Otis’s telling of this tale is based on extensive interviews of several parties involved: the Columbia and U.S. governments, members of the FARC, other prisoners, and especially the Columbian special forces tasked with rescue. Great attention is paid to the plight of the men’s families as they wait for the return of their loved ones. Though thoughtful description of the men’s several year imprisonment is given, Otis also brings the reader the fuller picture of the FARC’s history, South American politics, the narcotics trade, and the disparity between richer, urban Columbians and their poorer brothers and sisters. The United States Government’s interests are documented, as well as governments of other kidnapped nationals. Local officials and members of the Columbian Army, however, fear the jungle most because they are the guerilla’s favorite victims. The FARC kidnaps thousands of prisoners a year, mostly soldiers and politicians, detaining them for months, sometimes years, to fund their activities. The FARC is hounded by better equipped government soldiers, however, and is forced to constantly move the Americans through the thick jungle; any rescue attempt will result in their immediate execution.
One interesting (and entertaining) occurrence Otis describes thoroughly is how 80 Columbian Army counterinsurgency soldiers, most young and poor themselves, hunt the FARC terrorists through jungle so thick, light barely penetrates to the ground. On their quest to find and free the Americans, the elite soldiers stumble onto an abandoned FARC camp where barrels stuffed with millions of Columbian pesos and US dollars are discovered. Initially, this is to the soldier’s glee. They stuff their pockets, returning to base to drink and spend their way through their “godsend,” only to face the wrath of the Columbia Army brass.

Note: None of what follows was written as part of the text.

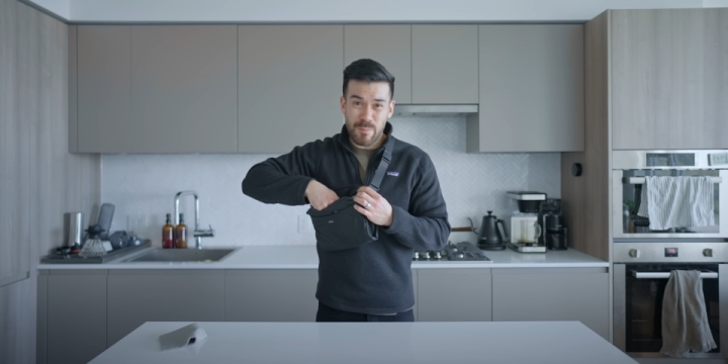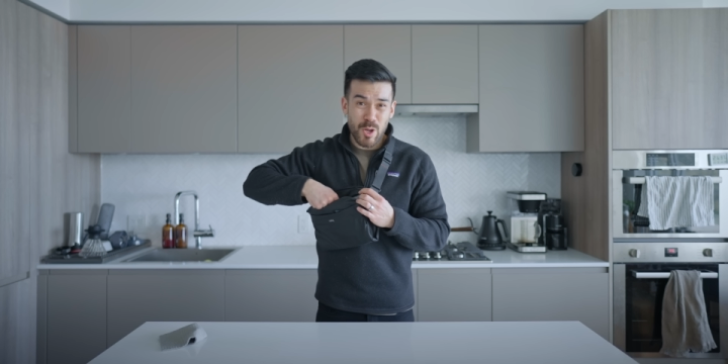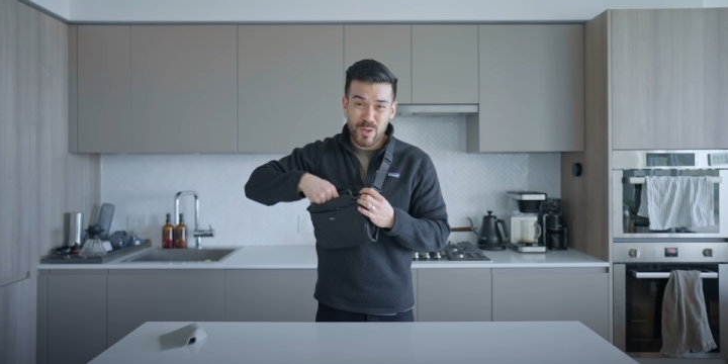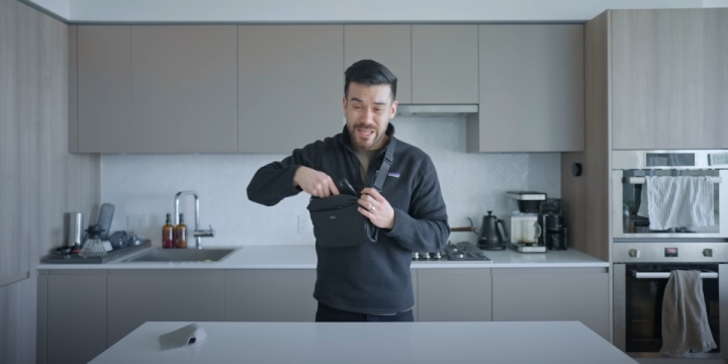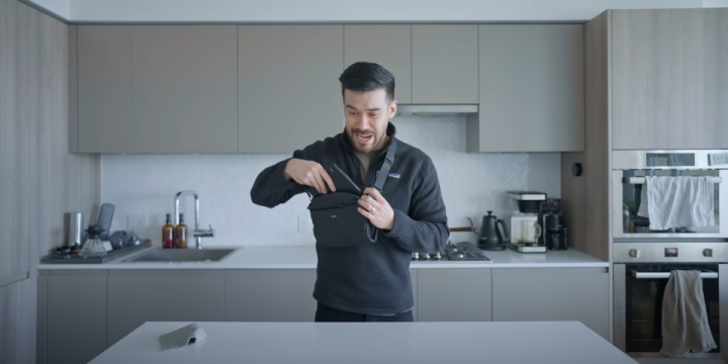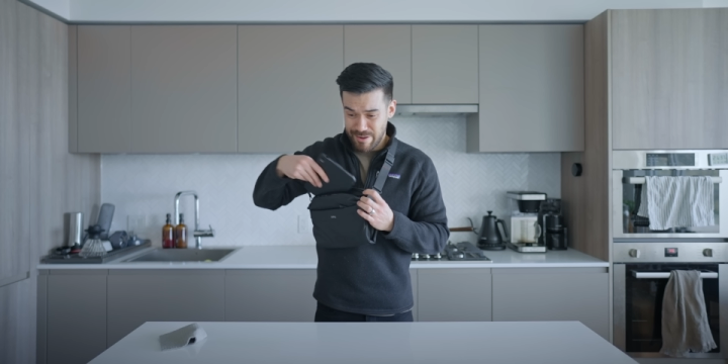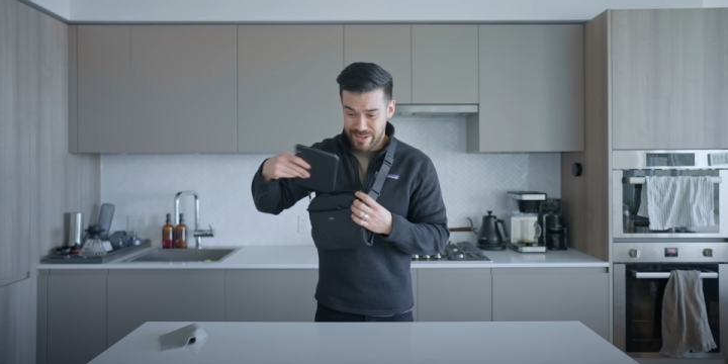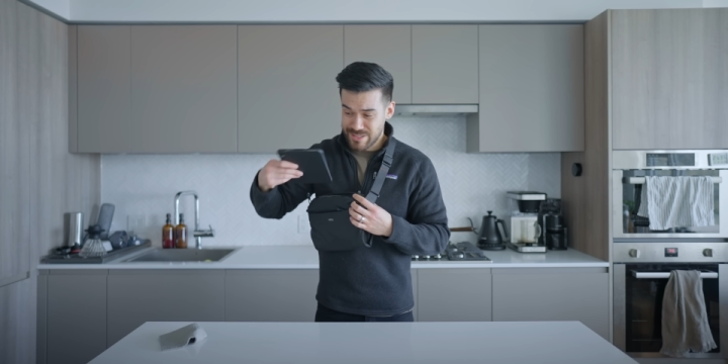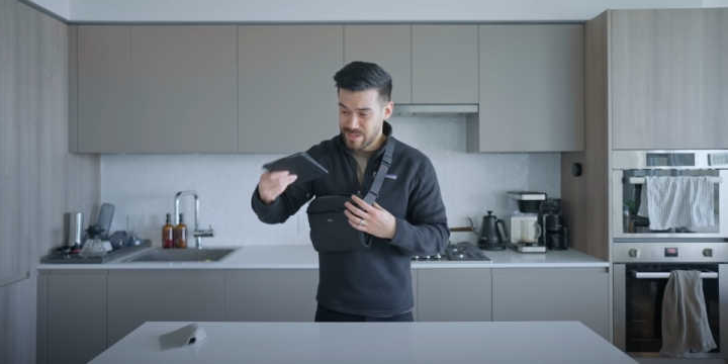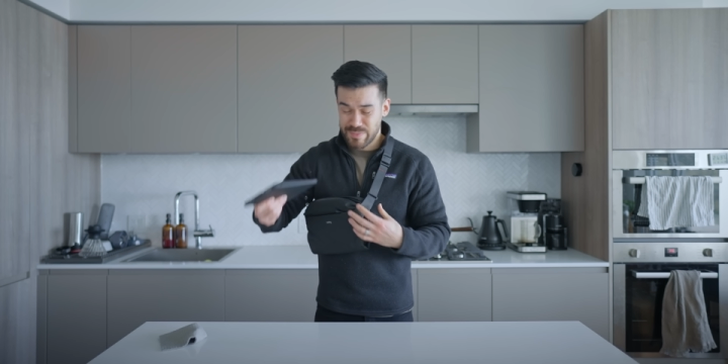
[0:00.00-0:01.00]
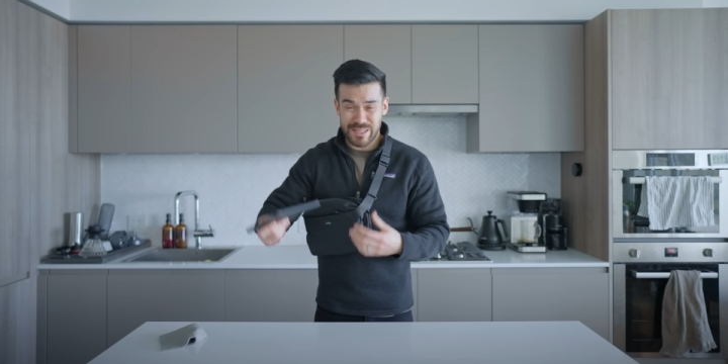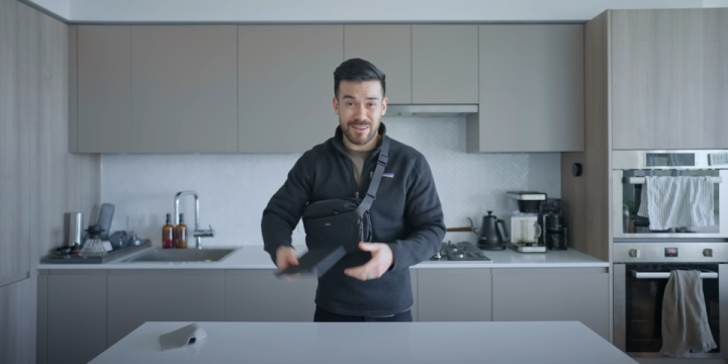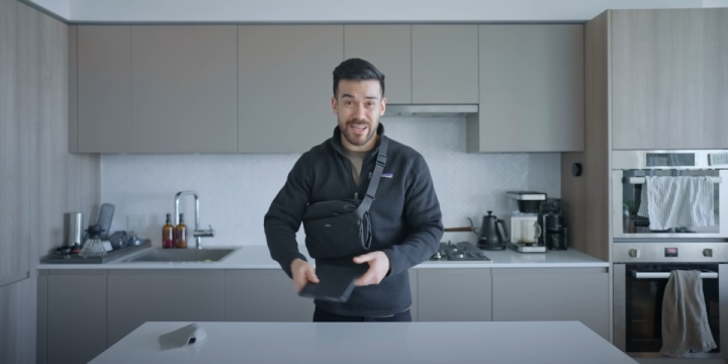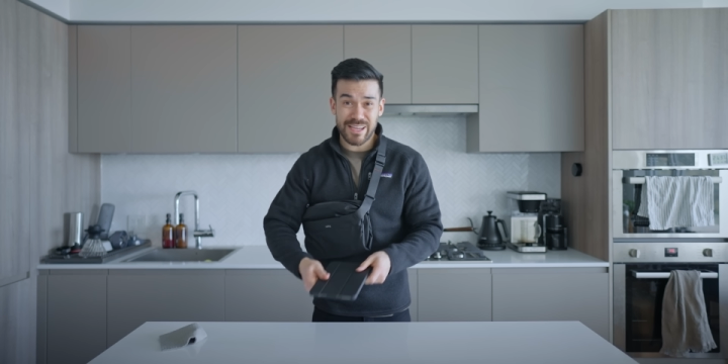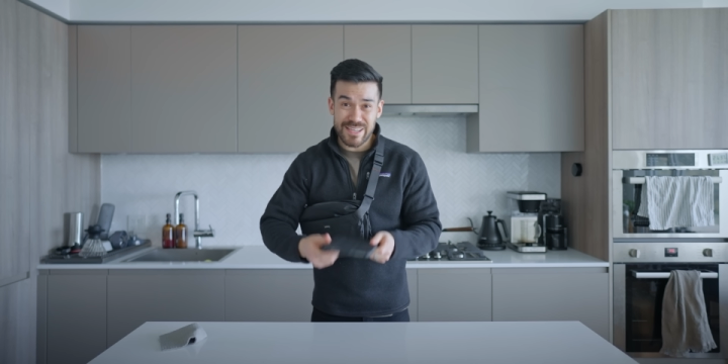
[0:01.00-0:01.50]
I'm only carrying something
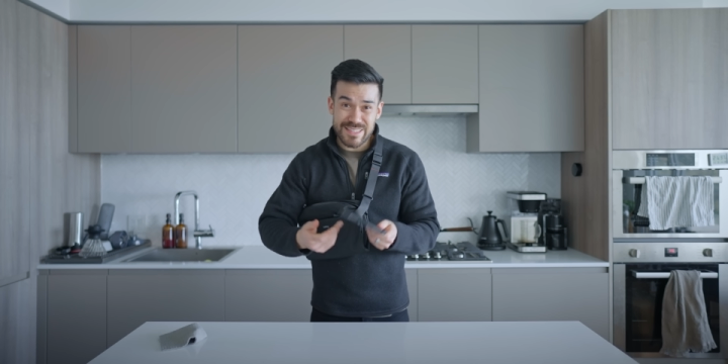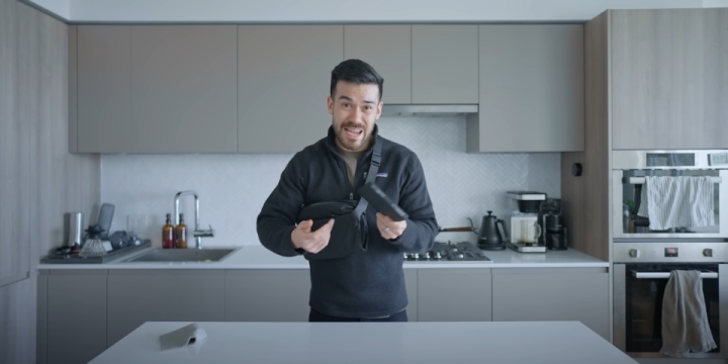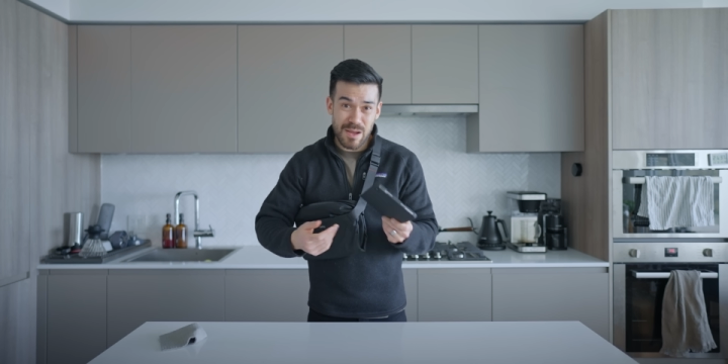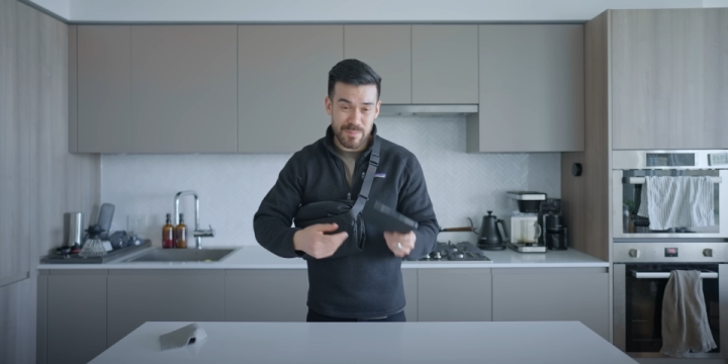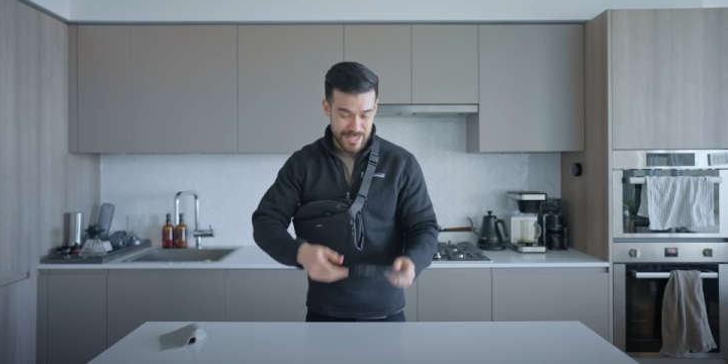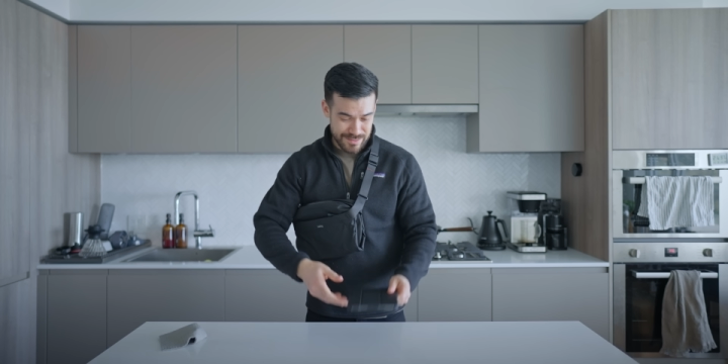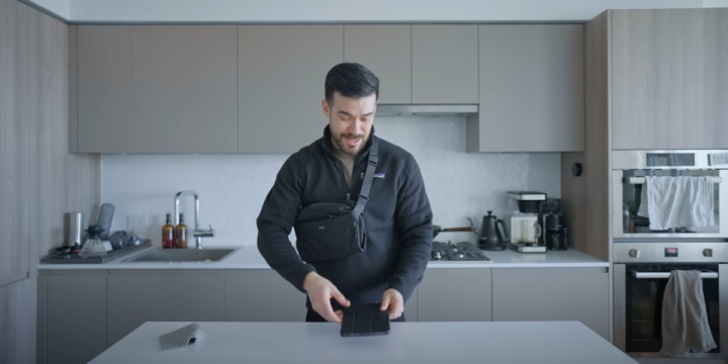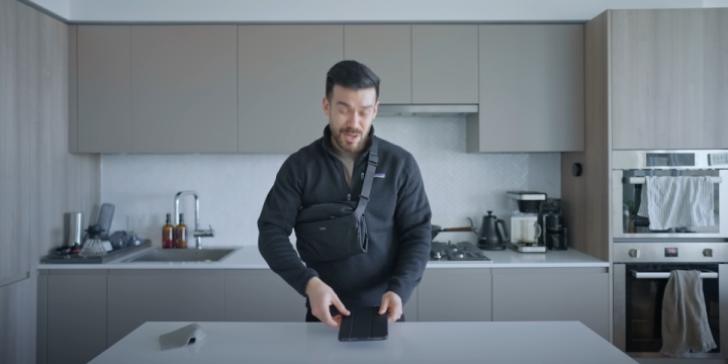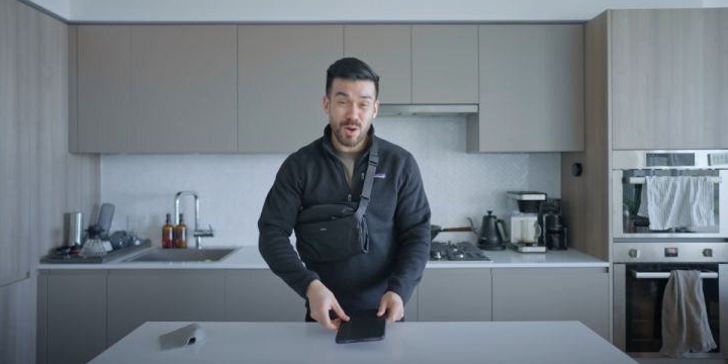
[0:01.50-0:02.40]
like a tablet,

Otis does a great job weaving the vast, complicated jungle social-political theater together. His due diligence pays off: the scenes of hardship, anxiety, violence, even boredom, are believable. Otis uses a masterly command of early twenty-first century American lexicon, combining it with a deep understanding of the Columbian people, their culture and language. Deep with details, it never loses focus on the hard, brutal effort required to free the Americans. It’s a rich read. Four and a half stars out of five.